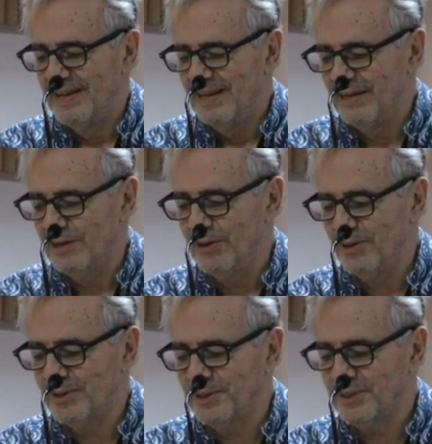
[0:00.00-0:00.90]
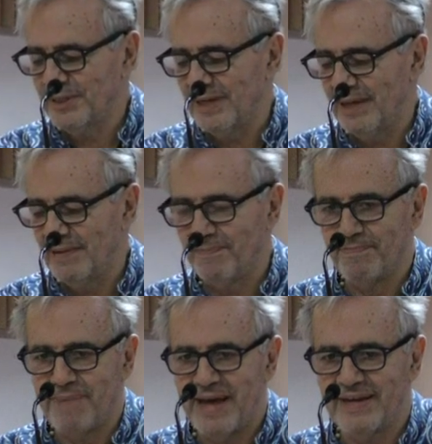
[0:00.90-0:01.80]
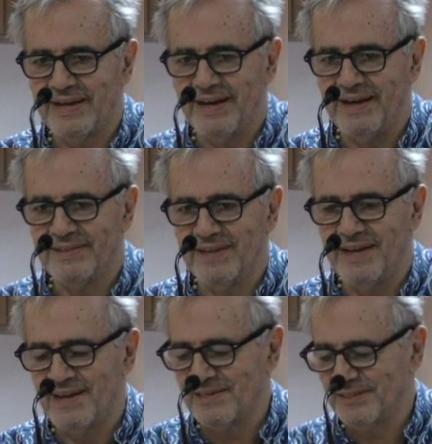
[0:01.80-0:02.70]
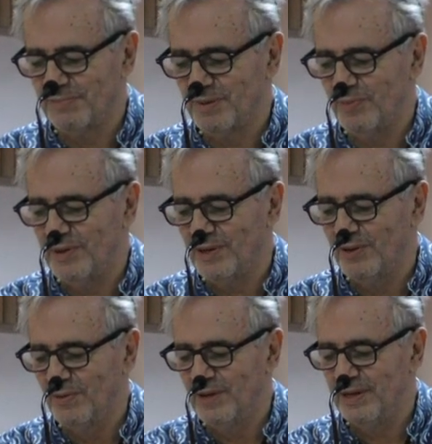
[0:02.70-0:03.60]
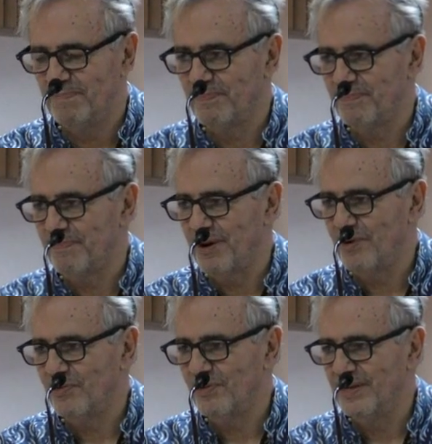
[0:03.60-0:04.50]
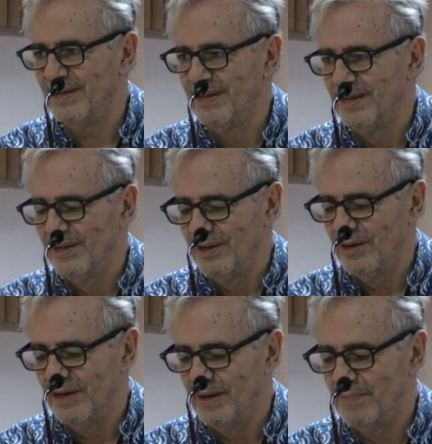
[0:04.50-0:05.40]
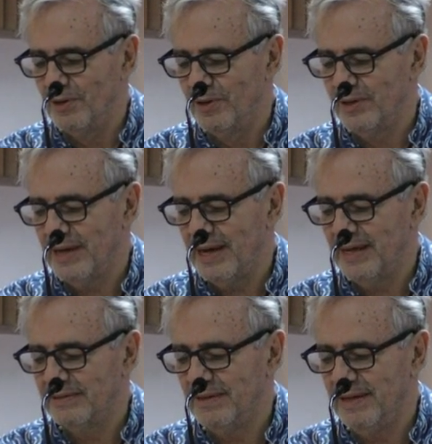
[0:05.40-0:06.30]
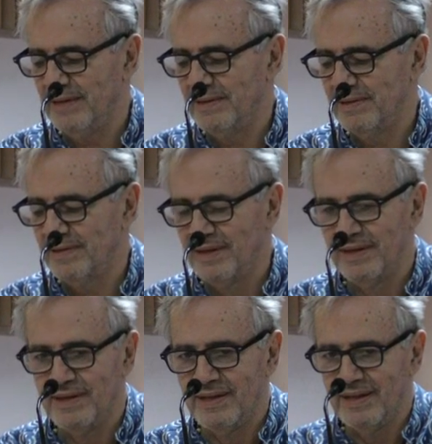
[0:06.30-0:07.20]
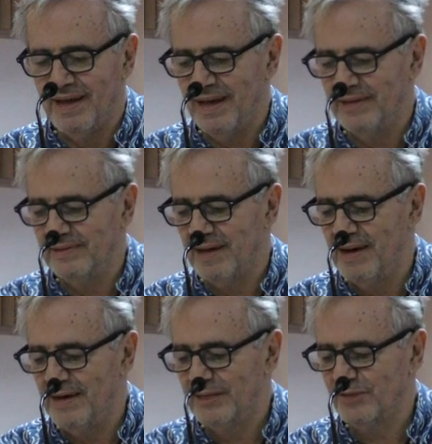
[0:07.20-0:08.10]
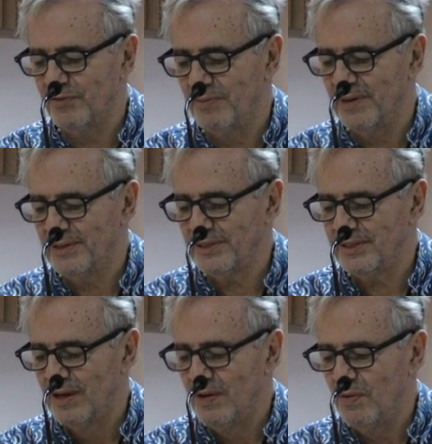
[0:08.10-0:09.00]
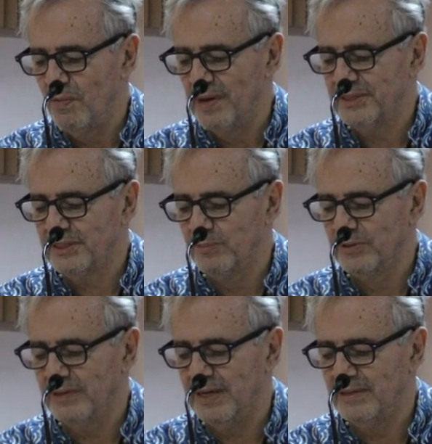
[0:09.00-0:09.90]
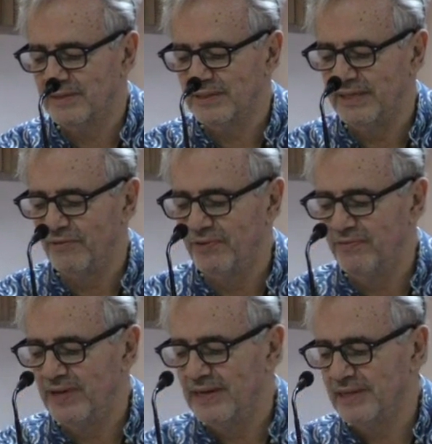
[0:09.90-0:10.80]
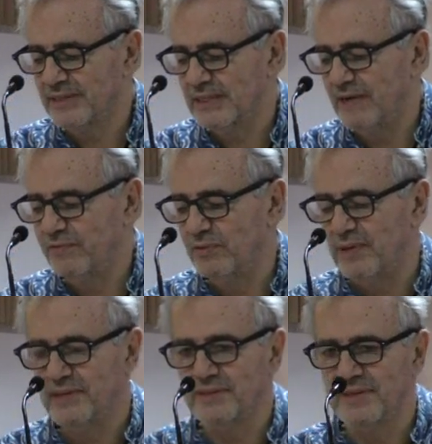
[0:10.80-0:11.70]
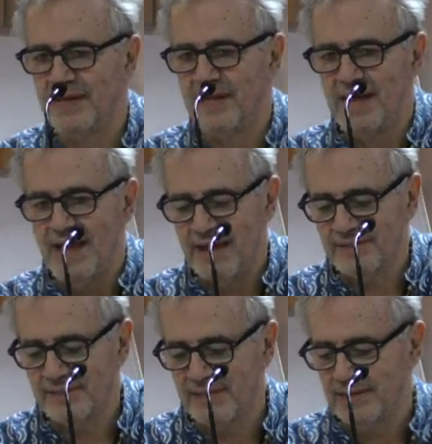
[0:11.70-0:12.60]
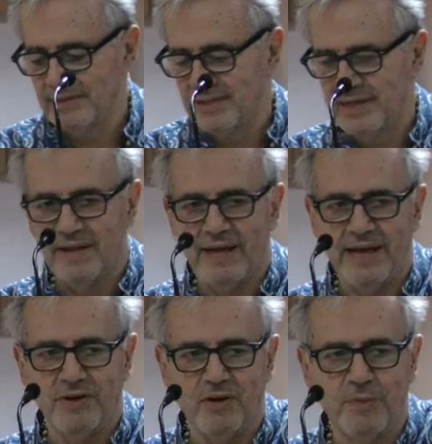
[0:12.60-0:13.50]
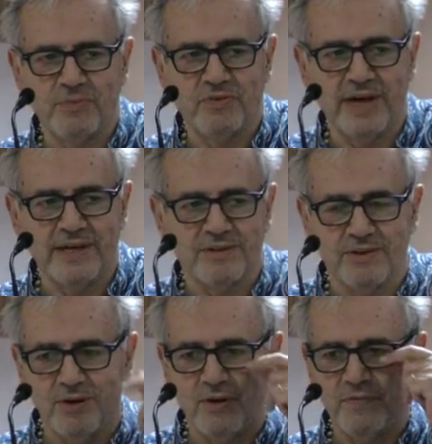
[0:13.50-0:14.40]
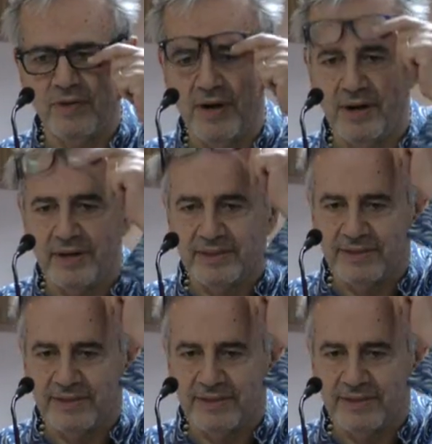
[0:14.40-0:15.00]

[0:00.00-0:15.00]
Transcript: It looks back at us, but we can only partially um, look at it. And it hides from us while simultaneously revealing itself to us, as does an object of art.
******
_PROBLEM DETAILS_:
A verbatim copy of the listing, with all pictures removed, is required.

_YOUR RESPONSE_:
[0:00.00-0:00.90]
[0:00.90-0:01.80]
[0:01.80-0:02.70]
[0:02.70-0:03.60]
[0:03.60-0:04.50]
[0:04.50-0:05.40]
[0:05.40-0:06.30]
[0:06.30-0:07.20]
[0:07.20-0:08.10]
[0:08.10-0:09.00]
[0:09.00-0:09.90]
[0:09.90-0:10.80]
[0:10.80-0:11.70]
[0:11.70-0:12.60]
[0:12.60-0:13.50]
[0:13.50-0:14.40]
[0:14.40-0:15.00]

[0:00.00-0:15.00]
Transcript: It looks back at us, but we can only partially um, look at it. And it hides from us while simultaneously revealing itself to us, as does an object of art.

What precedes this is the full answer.